DATASET ENTRIES:
######
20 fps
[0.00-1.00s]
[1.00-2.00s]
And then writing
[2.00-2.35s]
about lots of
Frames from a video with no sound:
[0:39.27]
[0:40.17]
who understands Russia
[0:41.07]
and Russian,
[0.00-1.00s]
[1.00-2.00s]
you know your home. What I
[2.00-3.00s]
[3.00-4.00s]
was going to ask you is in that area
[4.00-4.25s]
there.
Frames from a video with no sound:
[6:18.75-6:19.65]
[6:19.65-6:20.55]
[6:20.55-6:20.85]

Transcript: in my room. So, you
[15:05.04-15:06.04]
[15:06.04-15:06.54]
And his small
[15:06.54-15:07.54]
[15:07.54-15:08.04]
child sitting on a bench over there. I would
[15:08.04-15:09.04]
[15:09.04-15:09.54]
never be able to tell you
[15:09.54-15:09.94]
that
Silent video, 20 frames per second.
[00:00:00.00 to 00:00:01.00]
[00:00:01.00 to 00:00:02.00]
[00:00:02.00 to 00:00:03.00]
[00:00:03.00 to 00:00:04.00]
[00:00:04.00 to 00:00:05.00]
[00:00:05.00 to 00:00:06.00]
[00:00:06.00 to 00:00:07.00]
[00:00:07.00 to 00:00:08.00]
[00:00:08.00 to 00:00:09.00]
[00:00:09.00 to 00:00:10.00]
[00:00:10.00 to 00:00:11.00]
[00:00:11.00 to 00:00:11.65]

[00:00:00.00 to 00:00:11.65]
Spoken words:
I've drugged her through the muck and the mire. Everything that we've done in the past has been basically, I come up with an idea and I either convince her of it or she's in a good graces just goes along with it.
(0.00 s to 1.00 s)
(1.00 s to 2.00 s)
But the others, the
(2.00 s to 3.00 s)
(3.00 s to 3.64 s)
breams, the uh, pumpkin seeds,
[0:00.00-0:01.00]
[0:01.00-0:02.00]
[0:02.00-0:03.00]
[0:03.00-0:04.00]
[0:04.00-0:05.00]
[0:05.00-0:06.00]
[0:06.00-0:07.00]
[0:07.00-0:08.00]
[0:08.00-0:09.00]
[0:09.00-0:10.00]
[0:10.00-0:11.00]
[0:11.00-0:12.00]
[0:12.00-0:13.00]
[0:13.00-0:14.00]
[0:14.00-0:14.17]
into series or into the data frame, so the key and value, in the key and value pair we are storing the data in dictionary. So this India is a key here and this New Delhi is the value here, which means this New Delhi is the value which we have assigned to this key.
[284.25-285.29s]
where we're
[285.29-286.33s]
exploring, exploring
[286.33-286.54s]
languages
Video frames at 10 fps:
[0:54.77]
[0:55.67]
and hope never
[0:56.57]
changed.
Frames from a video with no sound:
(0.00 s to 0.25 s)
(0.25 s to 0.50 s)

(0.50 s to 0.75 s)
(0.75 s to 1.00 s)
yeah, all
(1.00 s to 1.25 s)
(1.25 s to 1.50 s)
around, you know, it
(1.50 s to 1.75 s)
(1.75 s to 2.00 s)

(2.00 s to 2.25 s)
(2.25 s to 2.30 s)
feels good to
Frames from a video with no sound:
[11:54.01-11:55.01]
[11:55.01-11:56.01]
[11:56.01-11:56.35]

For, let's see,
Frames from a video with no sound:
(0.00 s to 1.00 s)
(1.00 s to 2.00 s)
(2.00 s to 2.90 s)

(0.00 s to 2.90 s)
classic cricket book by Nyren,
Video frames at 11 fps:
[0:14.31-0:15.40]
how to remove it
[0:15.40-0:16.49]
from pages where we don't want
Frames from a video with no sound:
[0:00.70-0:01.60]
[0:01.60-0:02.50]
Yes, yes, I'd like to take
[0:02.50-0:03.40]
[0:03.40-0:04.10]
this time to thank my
######
EXERCISE PROMPT: Copy the entries above exactly, but only from the line holding "[00:00:05.00 to 00:00:06.00]" through the line holding "[00:00:00.00 to 00:00:11.65]", both included.

TASK SOLUTION:
[00:00:05.00 to 00:00:06.00]
[00:00:06.00 to 00:00:07.00]
[00:00:07.00 to 00:00:08.00]
[00:00:08.00 to 00:00:09.00]
[00:00:09.00 to 00:00:10.00]
[00:00:10.00 to 00:00:11.00]
[00:00:11.00 to 00:00:11.65]

[00:00:00.00 to 00:00:11.65]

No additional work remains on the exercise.